Sin embargo, la izquierda progresista se ha encargado de enterrar las estructuras en que se fundamenta el proceso educativo: “esfuerzo, disciplina y rigor académico”.

Están contra la pena de muerte, y defienden el aborto y la eutanasia; hablan de tolerancia, pero no soportan la disidencia;  proclaman la libertad pero su pensamiento único induce a someterse por la fuerza o ser tratado como proscrito. Afirman que la ideología es primordial y exhiben lo que llaman principios y valores de la izquierda pero son capaces de pactar hasta con el mismo diablo y abrazarse a las culebras, renunciando a las ideas, con tal de alcanzar o conservar el poder.

Son anticapitalistas y antiyankis, pero cuidan con esmero los intereses de la burguesía y de las élites más poderosas y hasta confiesan haber pedido ayudas bélicas a sus enemigos de siempre. Sienten pánico a las estadísticas, los datos y las cifras, porque ponen de manifiesto sus carencias y contradicciones, y porque les impiden manipular y disfrazar la realidad.

Utilizan el dinero público para generar clientelismo y sumisión, evitando que la sociedad civil cumpla su vital papel de contrapeso del Estado. Han invadido los espacios de la sociedad que necesitan desarrollarse en libertad como las universidades y los sindicatos asociándolos a la cultura del poder.

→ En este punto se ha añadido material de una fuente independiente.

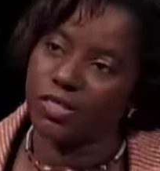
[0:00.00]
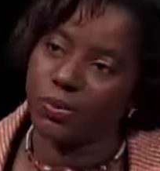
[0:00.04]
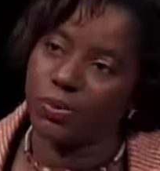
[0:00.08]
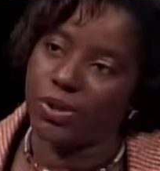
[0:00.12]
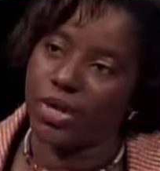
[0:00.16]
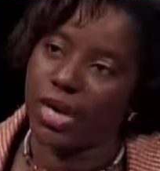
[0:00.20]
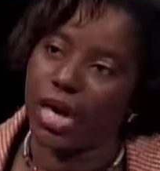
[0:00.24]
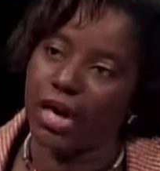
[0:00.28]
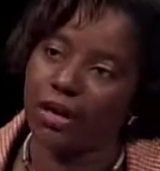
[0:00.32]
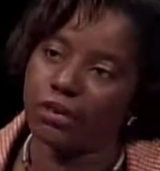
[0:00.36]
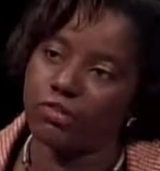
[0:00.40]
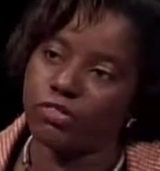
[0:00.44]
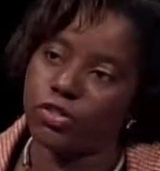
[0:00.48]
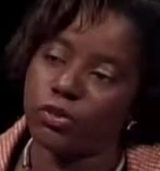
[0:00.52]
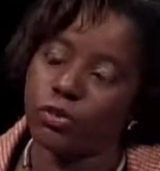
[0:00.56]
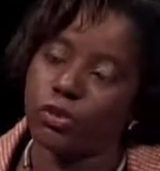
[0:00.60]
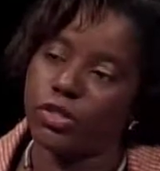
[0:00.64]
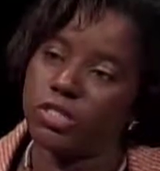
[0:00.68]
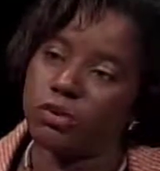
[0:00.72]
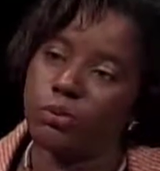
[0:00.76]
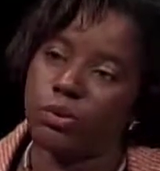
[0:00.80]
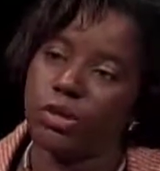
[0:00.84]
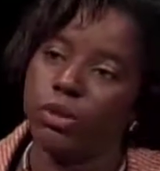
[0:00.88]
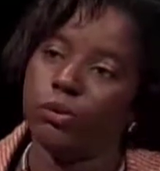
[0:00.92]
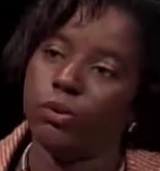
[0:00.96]
we have
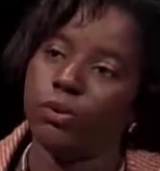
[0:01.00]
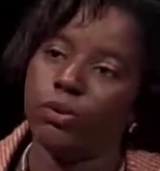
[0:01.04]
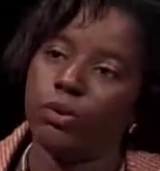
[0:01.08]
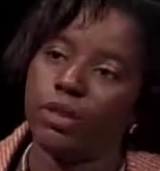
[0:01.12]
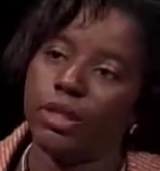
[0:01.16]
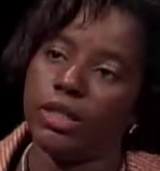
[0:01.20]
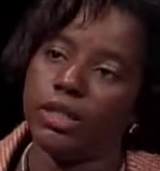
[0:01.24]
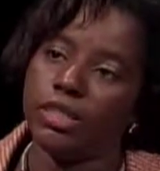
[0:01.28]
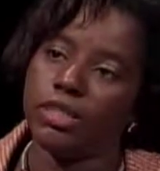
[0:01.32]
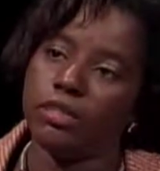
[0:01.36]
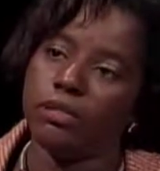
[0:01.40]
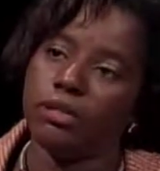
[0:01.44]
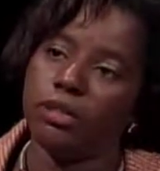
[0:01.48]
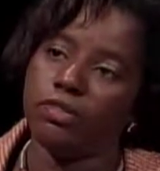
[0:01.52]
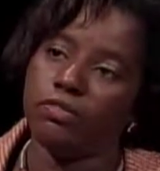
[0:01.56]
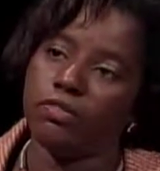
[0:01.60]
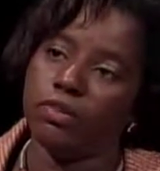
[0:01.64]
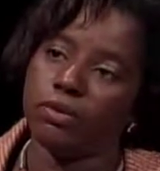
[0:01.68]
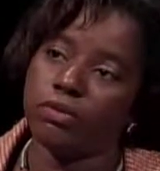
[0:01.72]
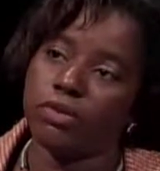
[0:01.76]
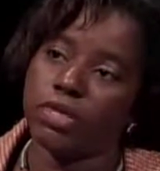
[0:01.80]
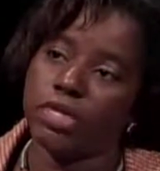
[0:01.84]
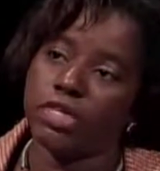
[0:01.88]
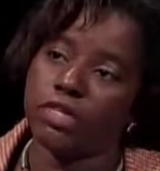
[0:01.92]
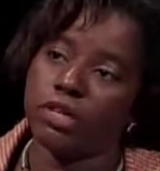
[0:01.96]
towards people who are living
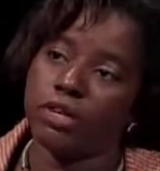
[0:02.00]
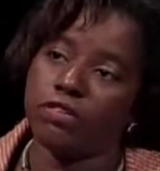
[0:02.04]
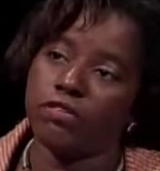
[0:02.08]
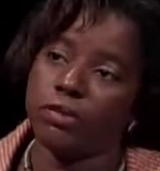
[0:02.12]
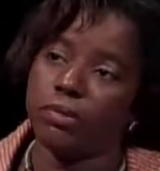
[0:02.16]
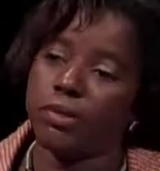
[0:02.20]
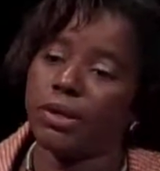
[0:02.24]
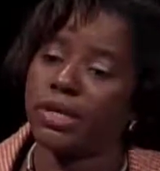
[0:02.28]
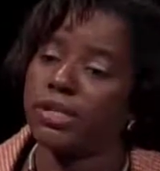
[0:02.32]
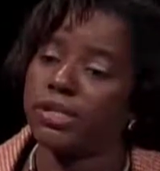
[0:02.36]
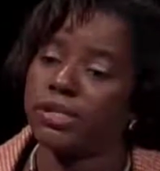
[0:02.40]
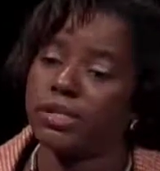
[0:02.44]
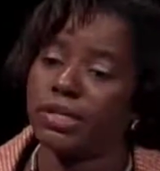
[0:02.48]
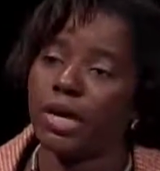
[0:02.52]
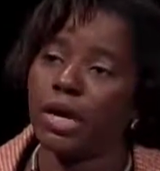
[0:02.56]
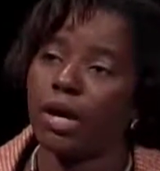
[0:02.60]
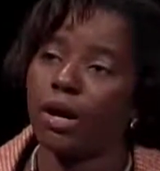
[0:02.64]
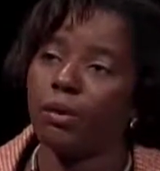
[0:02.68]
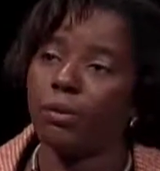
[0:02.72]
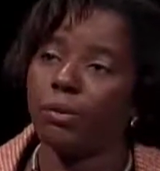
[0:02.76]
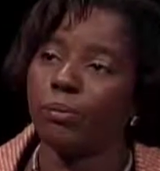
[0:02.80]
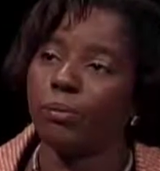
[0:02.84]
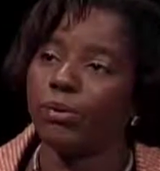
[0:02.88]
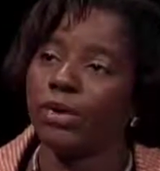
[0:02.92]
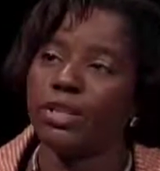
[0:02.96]
with HIV, because they are
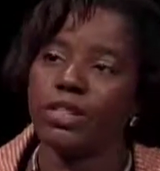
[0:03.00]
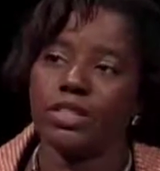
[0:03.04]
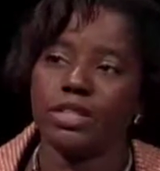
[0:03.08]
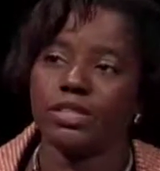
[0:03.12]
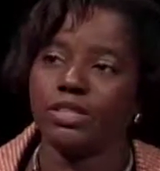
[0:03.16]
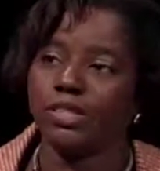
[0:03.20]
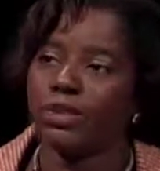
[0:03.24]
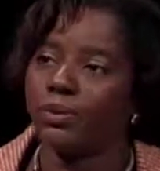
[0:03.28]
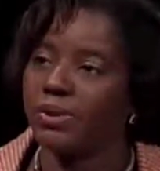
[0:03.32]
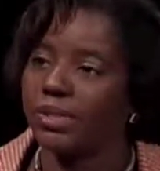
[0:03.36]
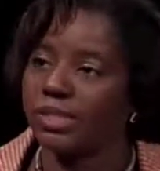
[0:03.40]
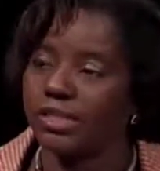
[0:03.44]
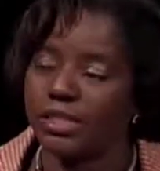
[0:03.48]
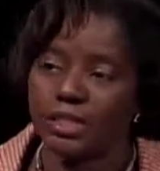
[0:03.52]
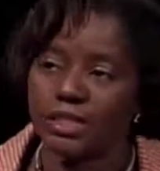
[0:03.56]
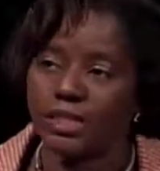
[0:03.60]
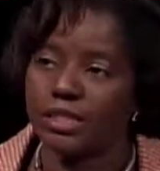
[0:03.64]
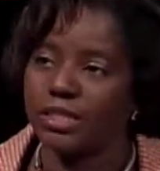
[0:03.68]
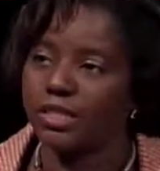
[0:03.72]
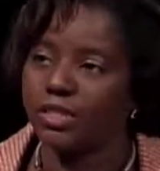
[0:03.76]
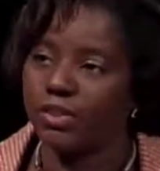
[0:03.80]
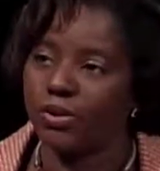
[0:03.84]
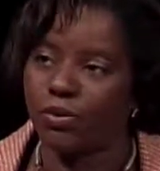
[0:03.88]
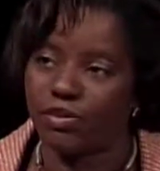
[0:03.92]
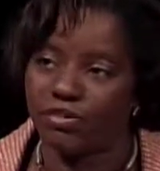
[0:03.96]
our brothers, our
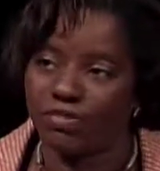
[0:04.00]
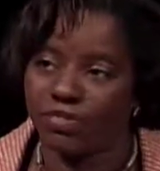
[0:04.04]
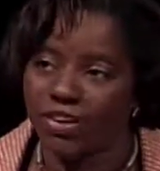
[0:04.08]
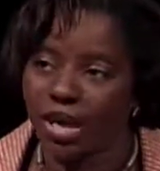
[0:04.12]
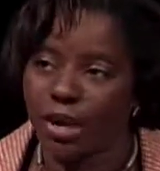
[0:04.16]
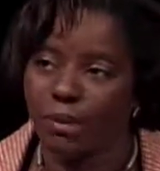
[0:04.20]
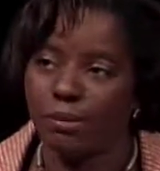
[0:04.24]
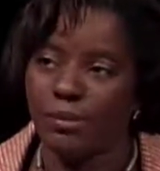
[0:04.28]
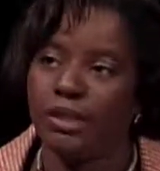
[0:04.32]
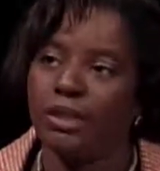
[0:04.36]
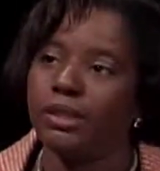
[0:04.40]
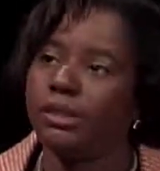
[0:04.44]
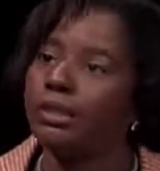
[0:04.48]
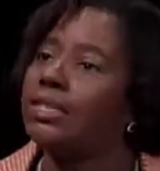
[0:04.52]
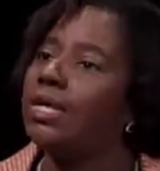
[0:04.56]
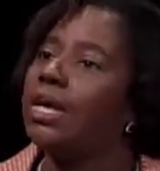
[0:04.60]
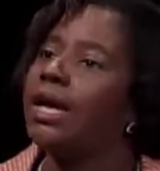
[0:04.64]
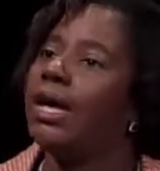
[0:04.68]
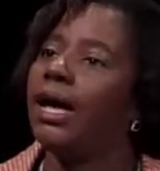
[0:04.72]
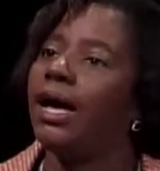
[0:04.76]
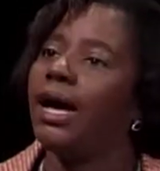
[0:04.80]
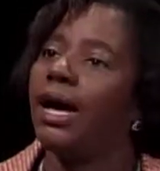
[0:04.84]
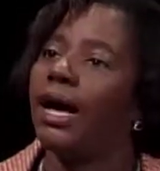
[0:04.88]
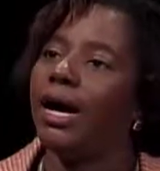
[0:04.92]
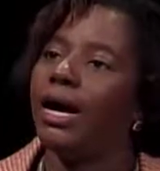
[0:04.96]
sisters, our families,
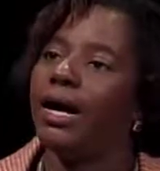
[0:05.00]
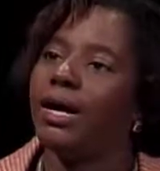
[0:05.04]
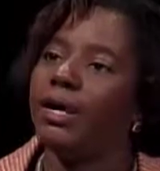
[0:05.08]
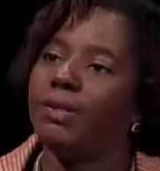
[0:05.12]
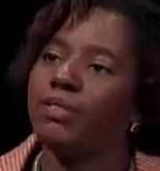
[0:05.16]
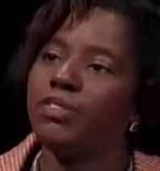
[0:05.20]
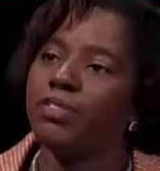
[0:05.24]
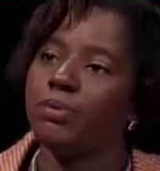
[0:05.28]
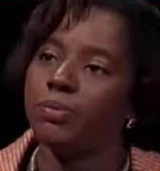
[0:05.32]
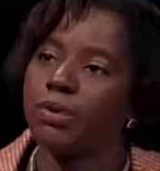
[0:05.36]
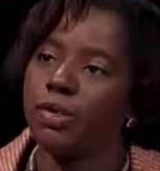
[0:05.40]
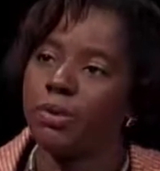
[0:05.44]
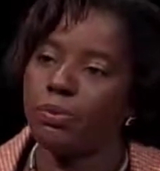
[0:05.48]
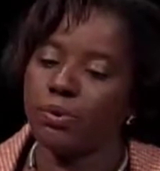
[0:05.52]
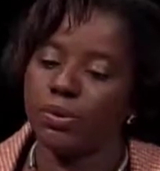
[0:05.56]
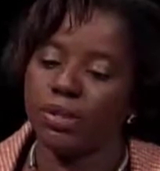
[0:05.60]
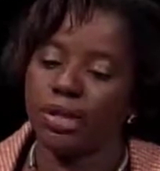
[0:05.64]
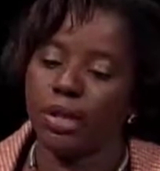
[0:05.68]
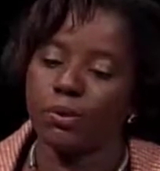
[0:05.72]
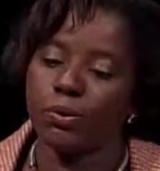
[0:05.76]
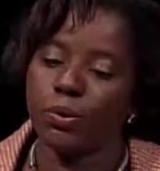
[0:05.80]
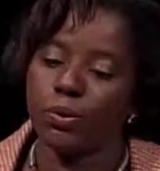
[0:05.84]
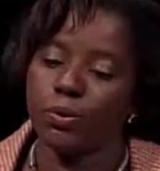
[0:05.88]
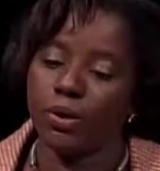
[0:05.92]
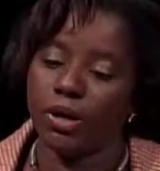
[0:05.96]
right. The people
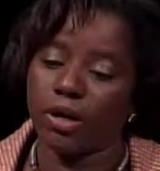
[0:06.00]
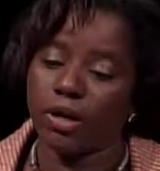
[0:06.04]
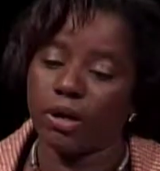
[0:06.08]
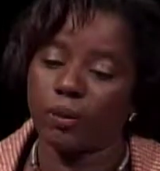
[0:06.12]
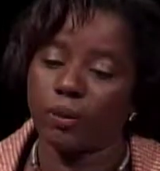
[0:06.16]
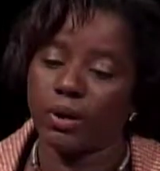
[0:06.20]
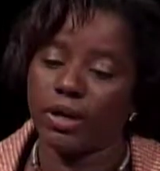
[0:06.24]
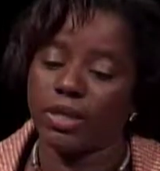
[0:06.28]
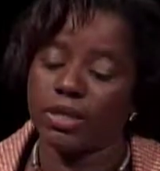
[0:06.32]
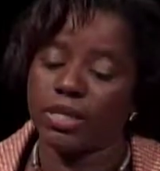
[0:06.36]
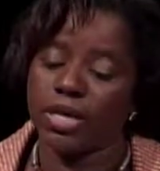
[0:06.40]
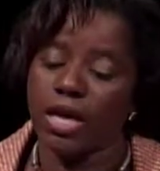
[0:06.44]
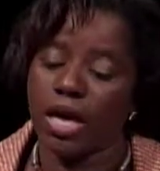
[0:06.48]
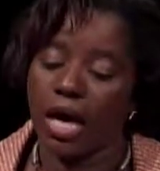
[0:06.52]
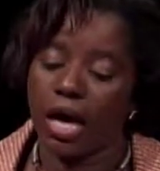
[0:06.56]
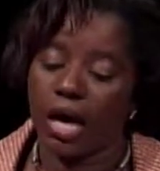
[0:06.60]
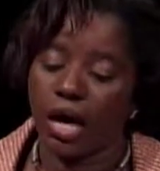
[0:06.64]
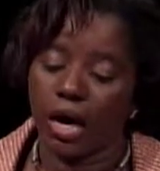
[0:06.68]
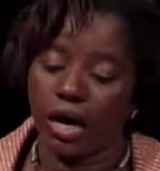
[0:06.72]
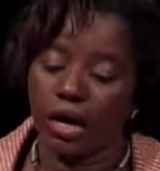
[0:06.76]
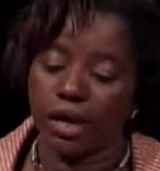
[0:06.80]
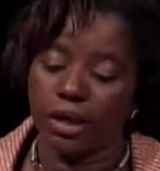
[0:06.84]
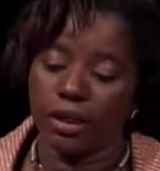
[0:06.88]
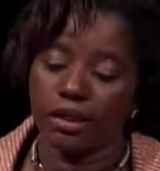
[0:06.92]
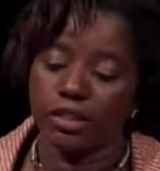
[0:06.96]
that we work with.
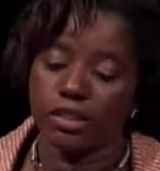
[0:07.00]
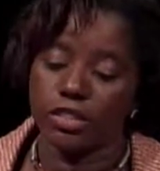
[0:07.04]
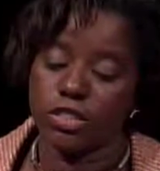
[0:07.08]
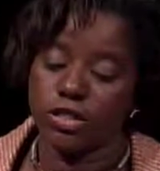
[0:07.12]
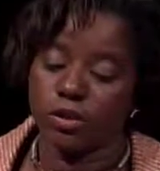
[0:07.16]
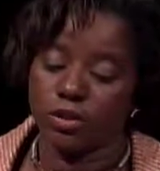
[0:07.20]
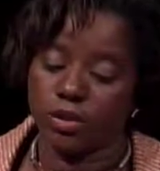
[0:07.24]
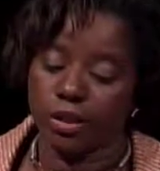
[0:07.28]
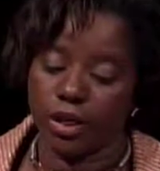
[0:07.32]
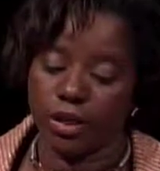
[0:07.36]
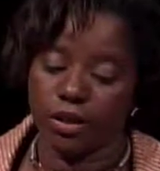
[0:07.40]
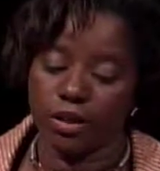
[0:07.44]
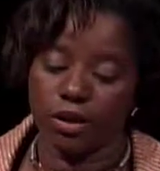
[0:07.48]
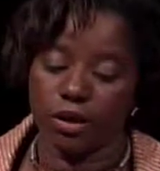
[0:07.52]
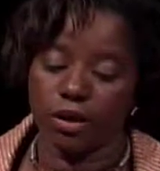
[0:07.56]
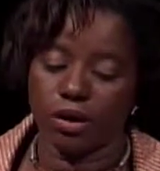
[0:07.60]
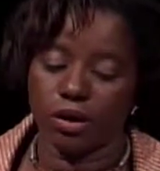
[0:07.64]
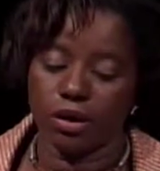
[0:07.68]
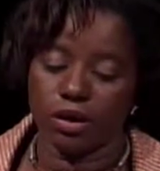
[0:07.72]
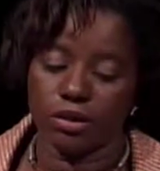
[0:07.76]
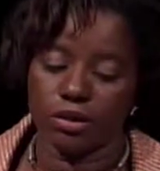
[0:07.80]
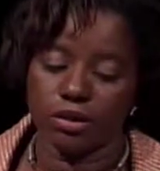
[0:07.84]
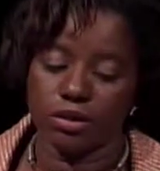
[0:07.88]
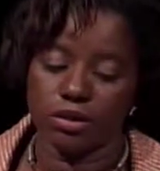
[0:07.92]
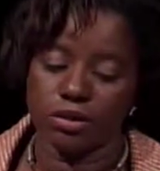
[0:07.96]
Together
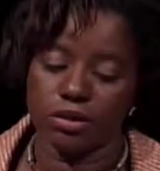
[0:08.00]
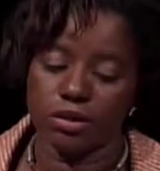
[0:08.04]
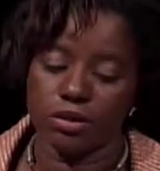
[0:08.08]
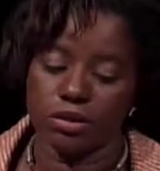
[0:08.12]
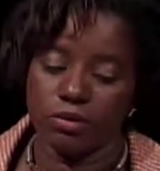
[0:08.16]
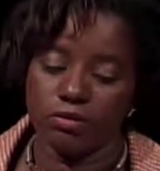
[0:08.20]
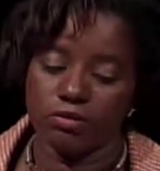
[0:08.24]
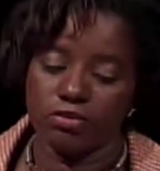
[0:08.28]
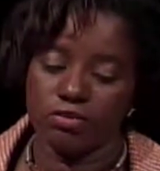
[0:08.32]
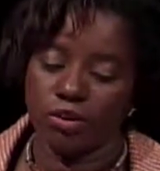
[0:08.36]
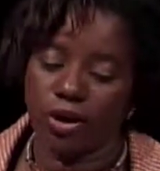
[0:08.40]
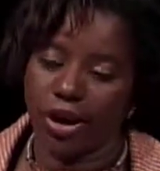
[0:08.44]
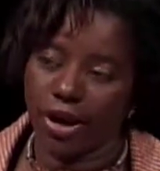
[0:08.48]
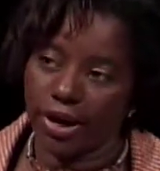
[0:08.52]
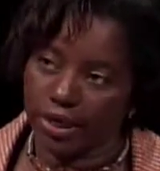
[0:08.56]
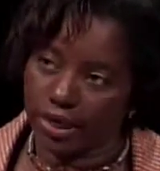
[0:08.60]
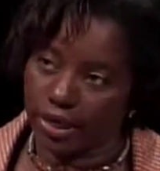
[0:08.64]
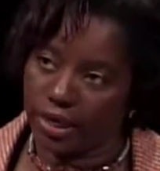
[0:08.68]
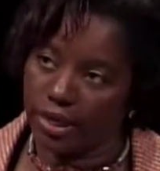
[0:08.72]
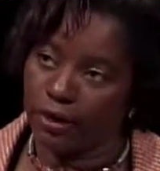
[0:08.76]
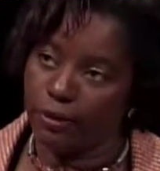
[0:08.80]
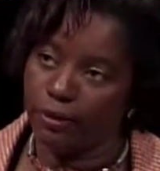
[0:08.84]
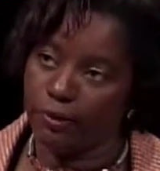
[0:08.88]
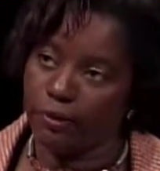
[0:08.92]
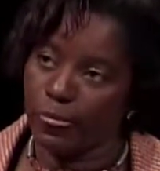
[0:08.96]
on
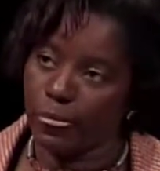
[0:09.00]
Friday,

Bajo la izquierda progresista, el Estado no para de crecer y su cultura superficial y totalitaria debilita a la Patria.

1 Comentario »

  • fernando pintos :

    Existen izquierdas inteligentes, que son las menos. Y existen izquierdas estúpidas, que son las más. Lamentablemente, el subdesarrollo mental que agobia la geografía latinoamericana (de Norte a Sur y de Este a Oeste), y que lo hace con mucha más fuerza que el peor de los tsunamis, ha provocado que casi todas las izquierdas de este lado del mundo sean retrógradas, subdesarrolladas, estúpidas, obcecadas, mentirosas, sibilinas, lloronas (más que nada lloriqueístas, lo cual significa llevar la actividad del lloriqueo a una especie de retorcido virtuosismo) y falaces … ¡Harto falaces! Ahora bien: si se convocara un concurso entre todas las izquierdas retrógradas del subcontinente latinoamericano, con el propósito de designar y premiar con bombos y platillos a la más absurda y subdesarrollada, tengo plena confianza en la izquierda uruguaya para alzarse con el campeonato y todos los demás trofeos en disputa. No cabe la menor duda: son insuperables como trogloditas y cavernarios.